Kenang dan teman-teman satu kelompoknya terbiasa tinggal di kota. Sekalipun mereka sering berkunjung ke Kaliurang, tinggal di Merapi bukan perkara menyenangkan. Kenang masih ingat bagaimana mereka semua ketakutan saat melihat Merapi dari dekat. Begitu gagah dan begitu mengerikan. Keberanian Kenang baru kembali saat melihat tatapan penuh tanya di wajah anak-anak yang mengintip dari balik pintu kelas. Tabiat mereka yang malu-malu ketika dihampiri. Juga suara-suara kecil dan tangan-tangan mungil yang menggapai jemari kurus Kenang. Meneliti kuku-kuku Kenang yang dihiasi lukisan bunga matahari dan bunga kenanga. Hasil tangan-tangan terampil salon kuku.

“Kuku kakak ada bunganya.”

“Ada bunganya. Bunga apa? Mawar?”

Udu. Iki melati, kan yo?[4]

Kenang tersenyum kecil. “Bukan. Ini bunga matahari dan bunga kenanga.”

Dua kepala yang sejak tadi menunduk untuk menimang jemari Kenang, kini menoleh bersamaan. 

“Bunga matahari?” — “Ini bunga kenanga?” kedua gadis kecil itu serempak bertanya.

Mereka manis sekali. 

Kebanyakan anak yang mengalami kendala membaca dan menulis itu, bisa disebut korban pandemi covid-19. Pandemi memaksa orang-orang membatasi aktivitas sosial berujung learning loss pada sebagian anak-anak. Seharusnya anak-anak sudah lancar membaca ketika mereka kelas tiga SD. Tapi pandemi yang terjadi ketika mereka kelas satu atau kelas dua merubah banyak hal. Apalagi karena para guru harus mengejar materi dan tidak bisa memberi mereka kelas privat, akhirnya anak-anak itu tetap mengikuti kelas tetapi tidak bisa benar-benar memahami pelajaran. Kalau kemampuan membaca dan menulisnya tidak segera diperbaiki, nanti mereka akan tertatih-tatih melalui ujian-ujian kelas enam dan dunia sekolah menangah yang penugasannya sudah mulai menyusahkan. 
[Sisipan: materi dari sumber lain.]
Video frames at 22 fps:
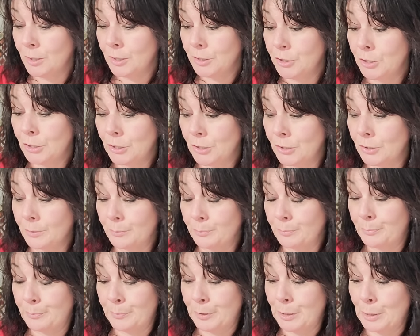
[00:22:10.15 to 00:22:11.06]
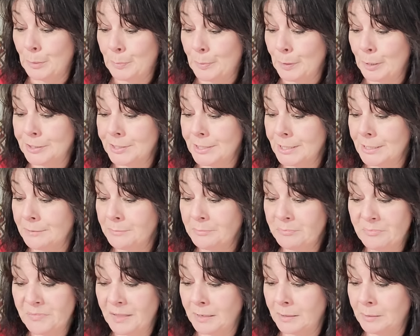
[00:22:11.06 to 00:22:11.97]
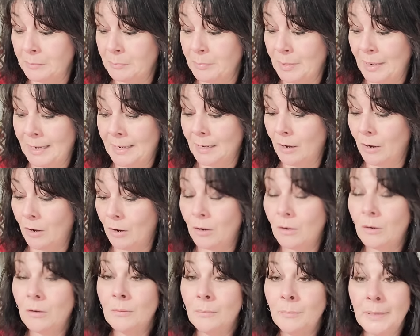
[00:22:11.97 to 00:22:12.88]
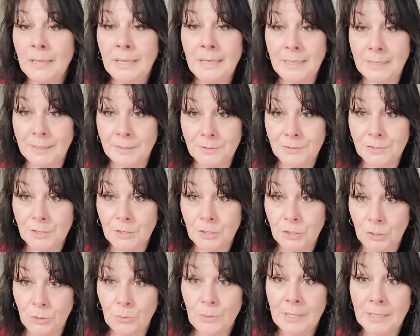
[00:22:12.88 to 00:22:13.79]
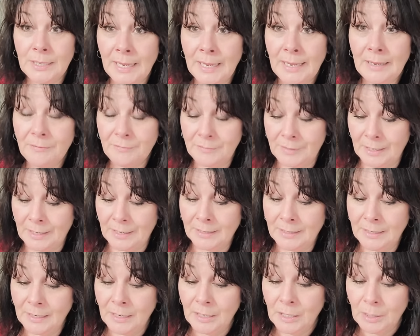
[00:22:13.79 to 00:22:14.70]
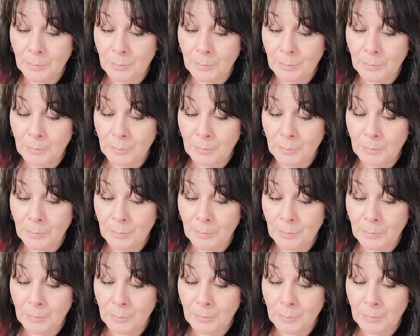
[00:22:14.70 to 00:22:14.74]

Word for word: your your person, then by all means you can have that.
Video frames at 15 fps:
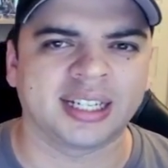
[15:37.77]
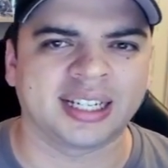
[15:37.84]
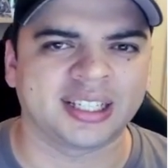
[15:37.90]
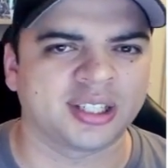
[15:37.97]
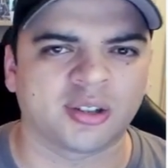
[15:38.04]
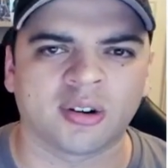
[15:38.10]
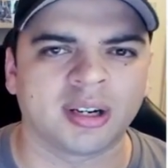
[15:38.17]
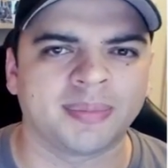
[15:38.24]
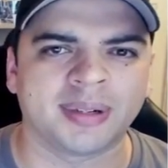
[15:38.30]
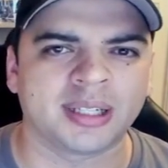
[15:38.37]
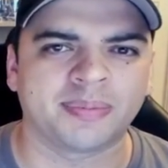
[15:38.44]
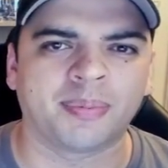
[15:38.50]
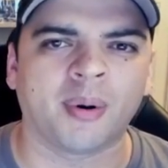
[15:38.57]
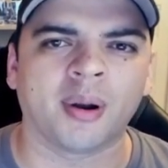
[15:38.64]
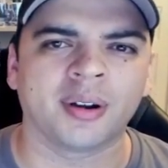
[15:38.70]
Because it's already been
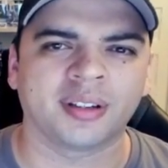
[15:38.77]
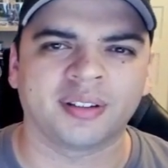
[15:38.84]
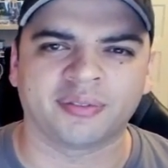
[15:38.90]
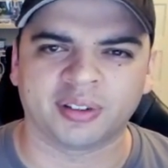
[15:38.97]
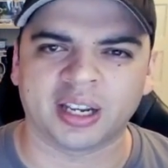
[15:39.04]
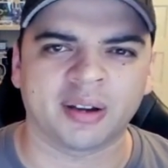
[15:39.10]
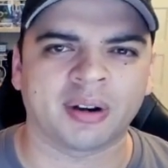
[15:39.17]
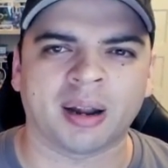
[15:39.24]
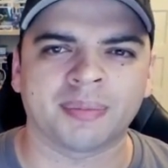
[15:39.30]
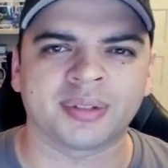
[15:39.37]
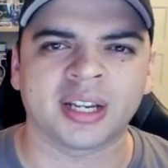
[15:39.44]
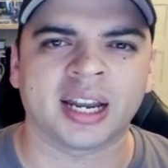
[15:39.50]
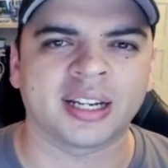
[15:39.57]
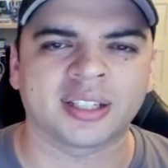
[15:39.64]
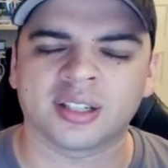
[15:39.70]
spoiled, if you get what I'm
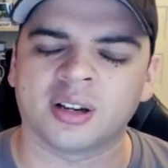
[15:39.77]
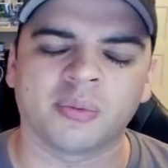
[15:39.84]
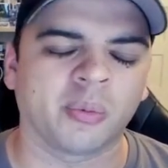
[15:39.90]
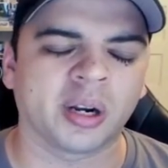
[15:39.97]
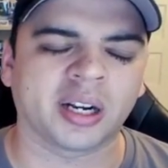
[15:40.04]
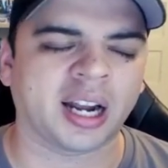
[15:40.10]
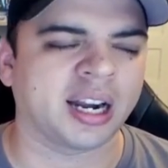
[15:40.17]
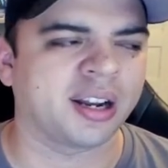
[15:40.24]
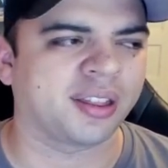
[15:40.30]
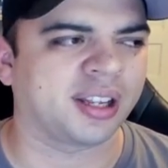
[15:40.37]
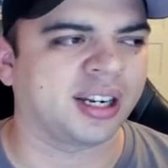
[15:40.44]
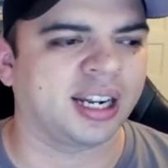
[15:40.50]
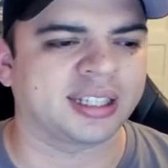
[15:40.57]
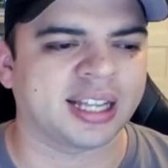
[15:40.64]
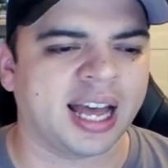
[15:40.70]
saying. It's a weird kind of
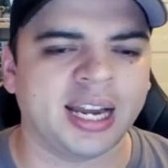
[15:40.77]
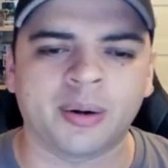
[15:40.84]
thing like that.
Bercerita menggunakan wayang hanya salah satu cara Kenang mengajak mereka belajar membaca dan menulis. Di lain waktu, Kenang akan mengajak mereka jalan-jalan disekitar sekolah. Ketika melihat sesuatu yang Kenang rasa menarik, Kenang akan berhenti berjalan dan meminta mereka menulis nama apapun yang ia tunjuk. Karena di rombongan murid Kenang selalu ada anak yang kemampuan membaca dan menulisnya masih burukKenang akan mengeja kata tersebut huruf demi huruf, kosakata demi kosakata. Pernah suatu hari mereka berpapasan dengan seorang bapak-bapak yang baru pulang dari sawah, menggendong sekeranjang besar rumput untuk ternak di rumah. 

Kenang berseru, “ayo kalo ketemu bapak di jalan bilang apa?”

“Halo bapak!” beo rombongan kecilnya serentak. 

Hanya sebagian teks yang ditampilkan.